In Texaco Inc. v. Short, Justice Stevens quoted: “Property interests, of course, are not created by the Constitution. Rather, they are created and their dimensions are defined by existing rules or understandings that stem from an independent source such as state laws or rules that secure certain benefits and that support claims of entitlement to those benefits.” Justice Stevens and the Supreme Court went on to uphold the constitutionality of Indiana’s Mineral Lapse Act, or Dormant Mineral Interest Act (collectively or separately as “DMIA”), which transferred unused or unrecorded, severed mineral interests to the surface owner upon a surface owner’s implementing a termination proceeding.
Despite coming out in 1982, the Court did not enlist the “usual” regulatory-takings inquiry articulated in Penn Cent. Transp. Co. v. New York. The Court did not apply that inquiry because it held that the regulation fell within the realm of “recordation acts.” Recordation, or recording, acts have been accepted as part of the plenary power of the state since the end of the 18th and beginning of the 19th century.
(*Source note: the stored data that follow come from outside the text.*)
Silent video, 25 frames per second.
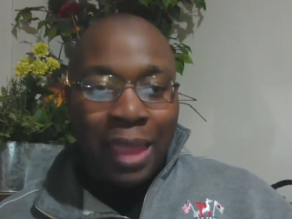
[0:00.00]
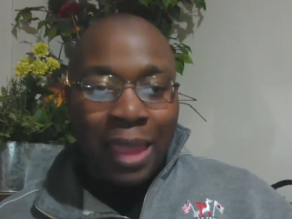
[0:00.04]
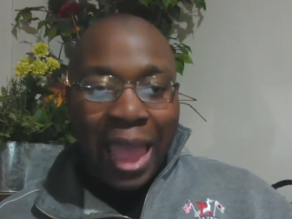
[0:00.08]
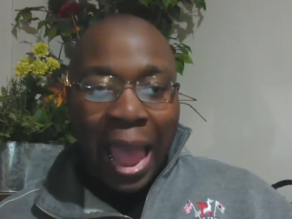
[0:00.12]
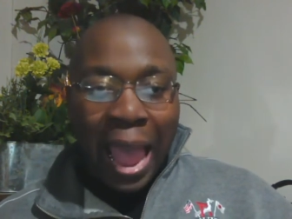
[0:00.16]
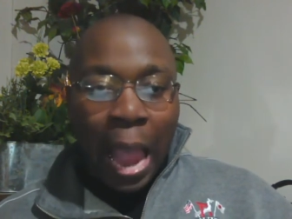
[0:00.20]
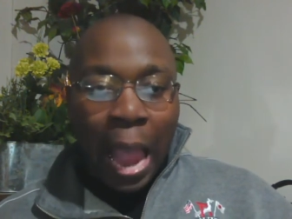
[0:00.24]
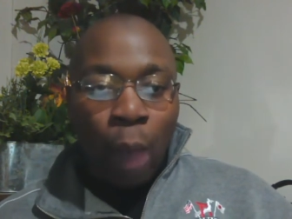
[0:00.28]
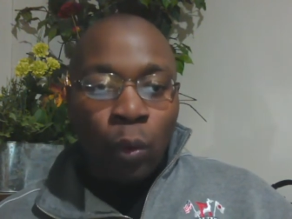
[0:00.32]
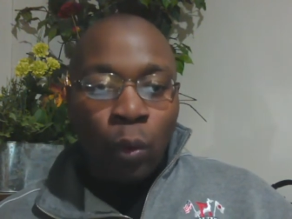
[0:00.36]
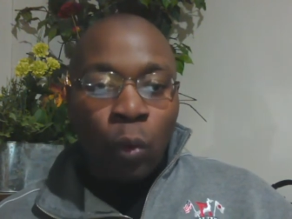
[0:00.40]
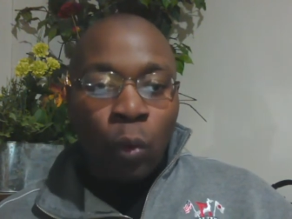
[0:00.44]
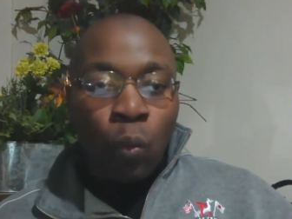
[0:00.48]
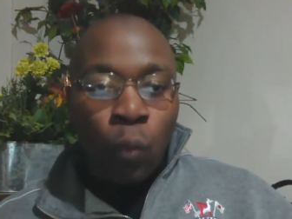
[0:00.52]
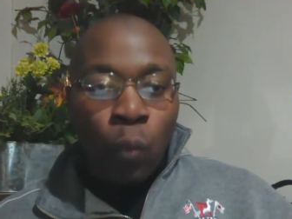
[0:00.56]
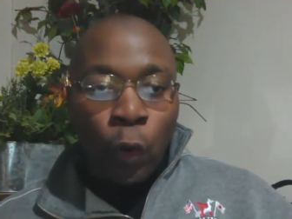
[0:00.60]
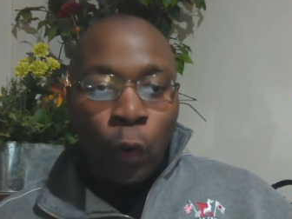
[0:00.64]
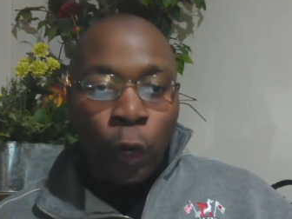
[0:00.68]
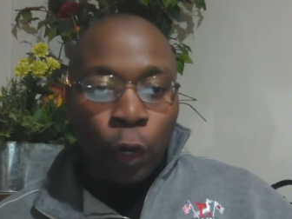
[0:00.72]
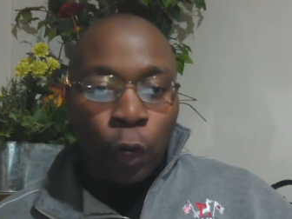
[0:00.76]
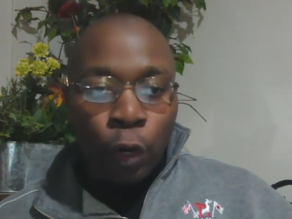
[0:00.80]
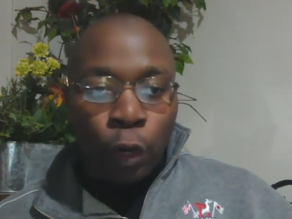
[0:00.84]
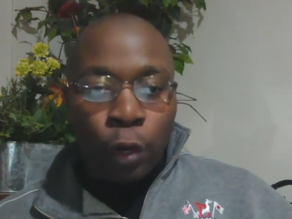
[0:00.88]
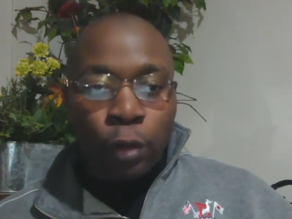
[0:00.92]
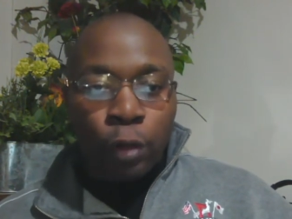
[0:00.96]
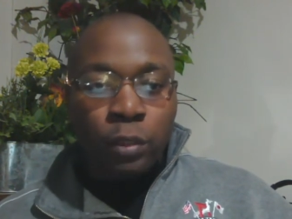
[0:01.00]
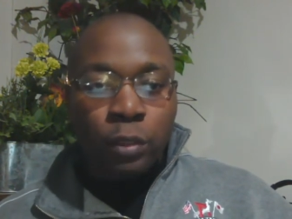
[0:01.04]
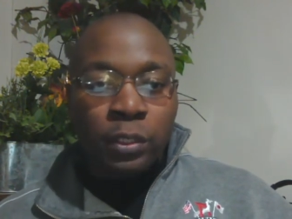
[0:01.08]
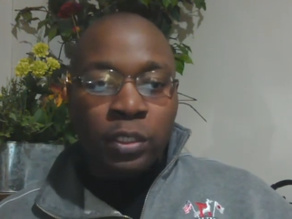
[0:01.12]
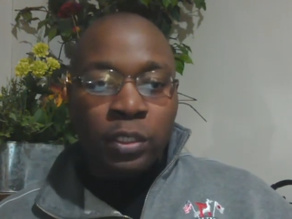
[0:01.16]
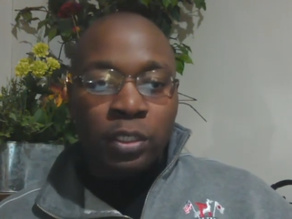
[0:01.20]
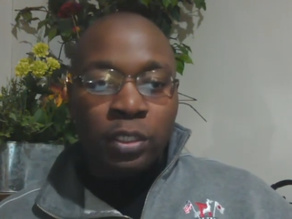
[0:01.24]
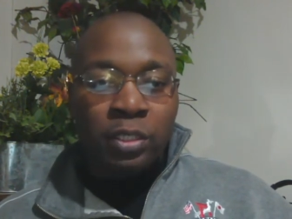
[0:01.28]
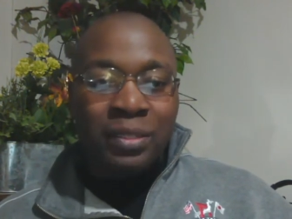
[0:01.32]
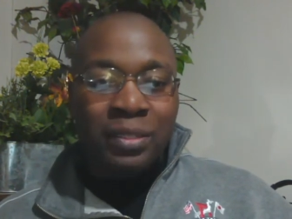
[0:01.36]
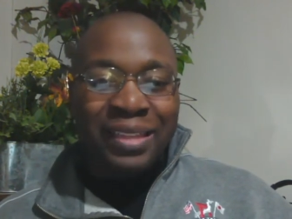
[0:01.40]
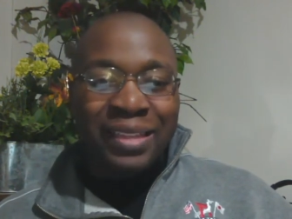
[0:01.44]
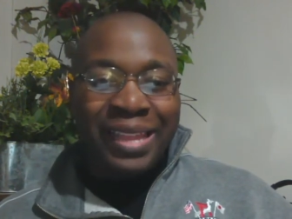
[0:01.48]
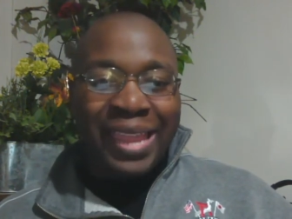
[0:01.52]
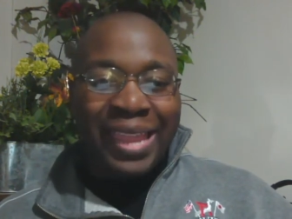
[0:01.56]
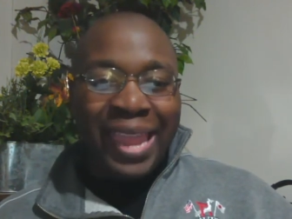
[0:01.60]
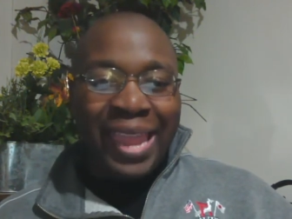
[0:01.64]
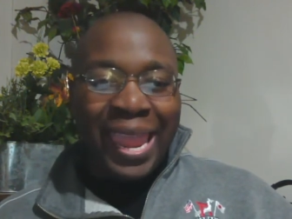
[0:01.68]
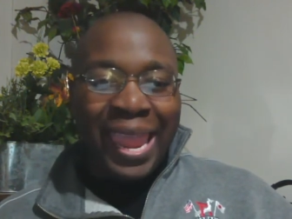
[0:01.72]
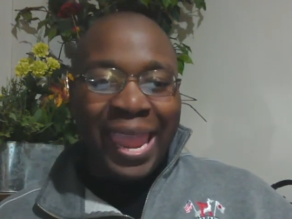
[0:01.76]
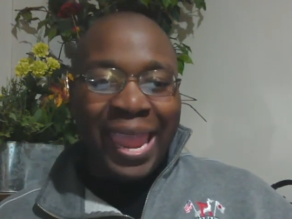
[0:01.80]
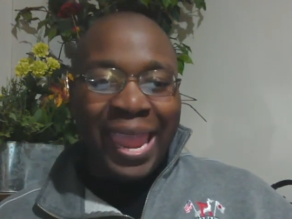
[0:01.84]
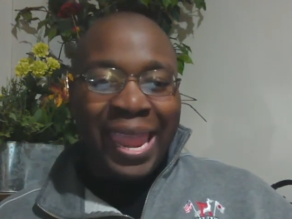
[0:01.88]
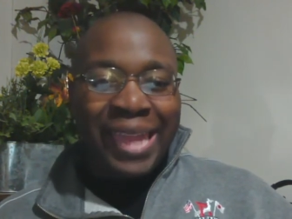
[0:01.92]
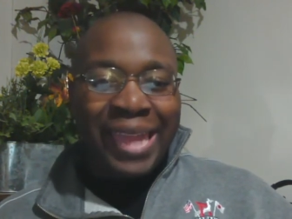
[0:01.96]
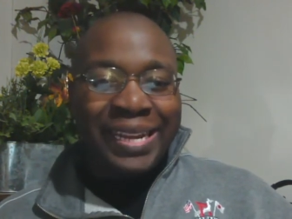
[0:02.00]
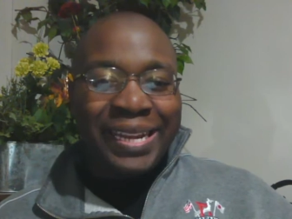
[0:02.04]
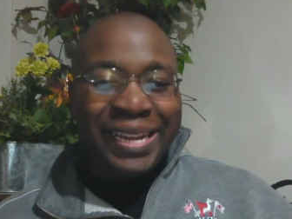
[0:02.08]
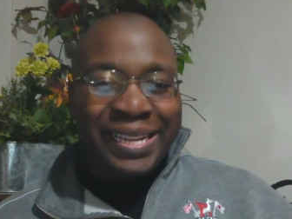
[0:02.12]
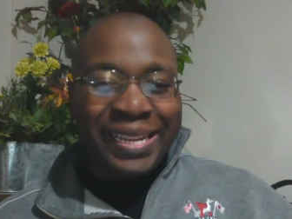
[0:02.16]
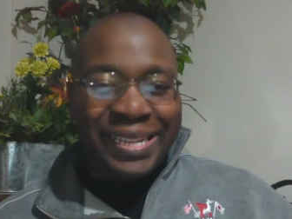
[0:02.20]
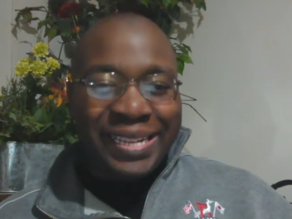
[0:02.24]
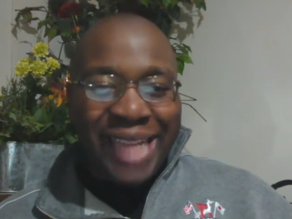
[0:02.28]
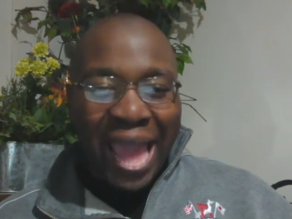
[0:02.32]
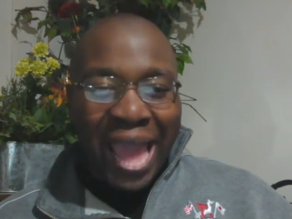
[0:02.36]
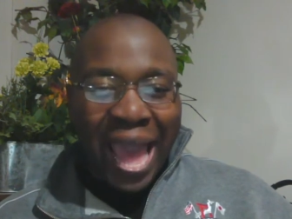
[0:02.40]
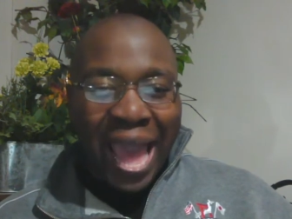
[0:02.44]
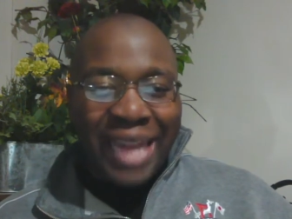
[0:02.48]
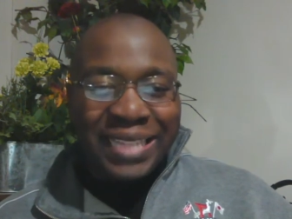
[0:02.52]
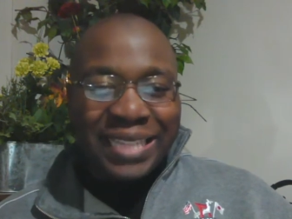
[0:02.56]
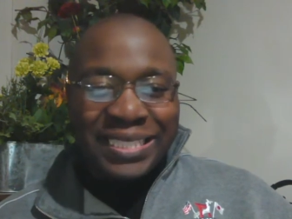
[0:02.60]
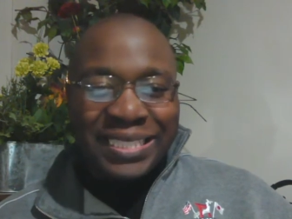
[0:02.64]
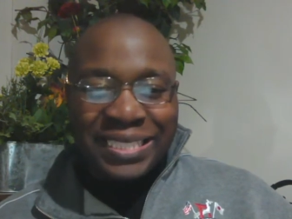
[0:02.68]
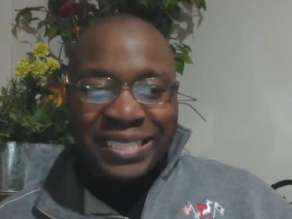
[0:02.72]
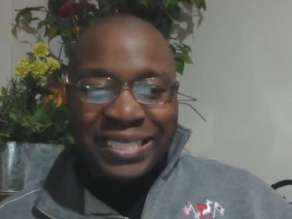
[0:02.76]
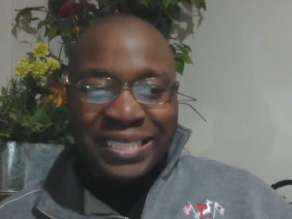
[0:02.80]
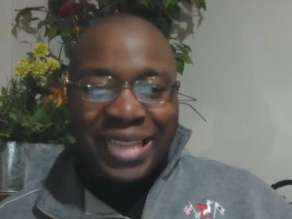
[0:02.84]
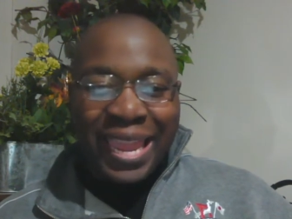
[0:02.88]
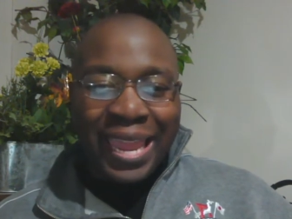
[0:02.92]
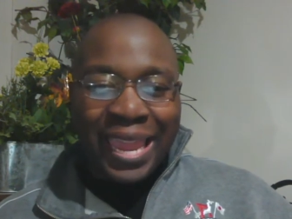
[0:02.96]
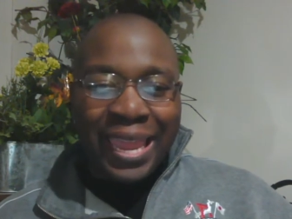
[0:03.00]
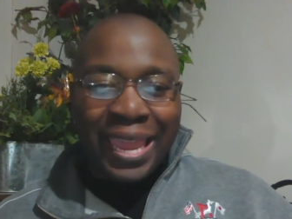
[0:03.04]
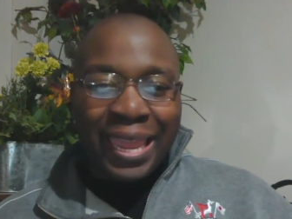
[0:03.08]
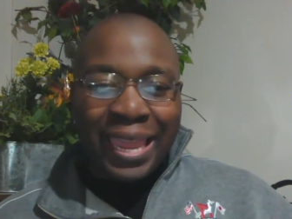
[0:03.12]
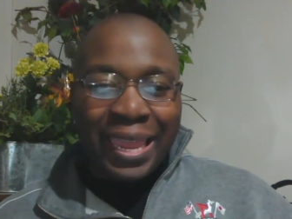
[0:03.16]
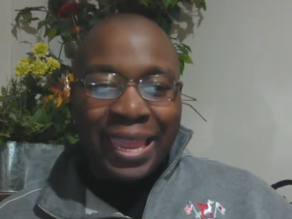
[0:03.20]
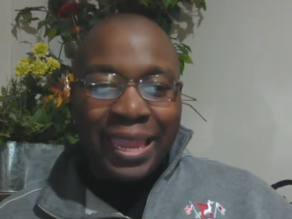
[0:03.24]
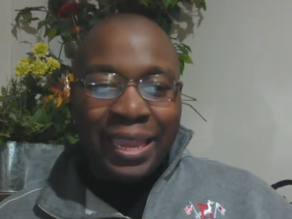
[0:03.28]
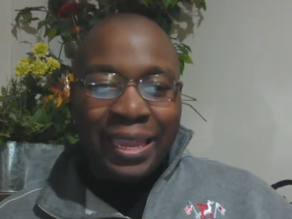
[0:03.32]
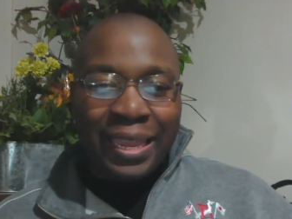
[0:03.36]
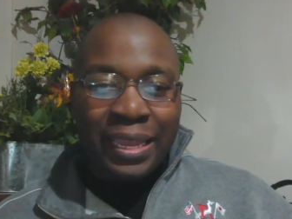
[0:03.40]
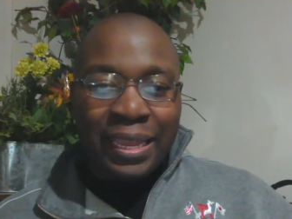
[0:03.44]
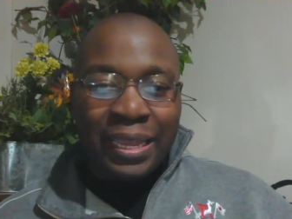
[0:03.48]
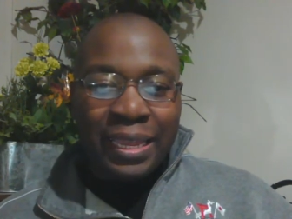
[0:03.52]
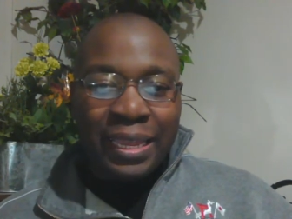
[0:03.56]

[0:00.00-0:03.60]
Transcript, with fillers: our words and not say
One major distinction between Penn Central and its progeny and Texaco is the nature of the government action. In Texaco, the government created a statutory abandonment provision that required a de minimis notice to the county recorder; conversely, in Penn Central and cases of its ilk, the government restricted what could be done with the property. The only restriction in Indiana was that it required the mineral-estate owners to file a notice of claim if they had not already leased, rented, or used the mineral estate in any other way.
This Note analyzes the particular distinction between regulatory statutes that trigger a compensable taking and the Court’s holding in Texaco to parse out why a statute would avoid a Takings Clause analysis. Particularly, this Note focuses on the functional conflict between the surface and mineral estates that requires the “government as mediator” to step in and redefine the rights of each entitlement. In this context, I suggest that when regulations adhere to the practical application of providing both negative and positive rights to distinct estate claimants, a taking will not occur.
By analyzing state-law creation in this way, it allows a legislature to determine, with some clarity, if a DMIA—or another piece of “regulatory state action” involving property—would trigger a Takings Clause claim. Secondly, this Note proposes a DMIA for the State of Arizona and offers an additional rationale as to why a DMIA would be in the best interest of the State’s economy and its citizens’ self- determination and development of autonomous personhood.